The Midwestern group is very well placed to supply important domestic markets and the Gulf Coast group has a strong advantage in the export market. Our refineries are very efficient. Garyville is best in class. And we have access to attractive crudes. Differentials are not as great as they were but are still good.
Part of the export advantage is access to natural gas. Every dollar differential in what we pay for gas under what refiners in Europe pay is $140 million after-tax benefit. That is my advantage.

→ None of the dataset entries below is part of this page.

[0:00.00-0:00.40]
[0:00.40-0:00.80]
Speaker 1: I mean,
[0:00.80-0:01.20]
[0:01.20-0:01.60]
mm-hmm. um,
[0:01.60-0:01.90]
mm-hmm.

Downstream Today: Marathon was an early player in alternative fuels. Biodiesel seems like a good use for old cooking oil, but ethanol seems like a terrible waste of bourbon. Would Marathon be involved in those sectors if there were not government incentives?
Templin: We were a blender of ethanol before it was ever mandated. If the mandate ended, we would still blend. We are not opposed to alternative fuels. We are opposed to mandates. We have asked for an end to mandates. The Renewable Fuel Standard (RFS) is broken. Everyone knows that. We have been asking people to do what they can to reform RFS short of a repeal of the mandate.
Downstream Today: In retail, Marathon has a dual system of franchise and owned stations. What is the advantage of that?
Templin: The retail network is a great strategic advantage. We have about 5,400 Marathon-branded franchise outlets in the Midwest and Southeast, and growing in the Northeast. They are owned by a strong group of entrepreneurs. We also have about 2,800 company-owned and-operated Speedway-branded locations. Our chairman [President and CEO] Gary Heminger likes to refer to them as "assured sales." The retail system is a great cash flow business.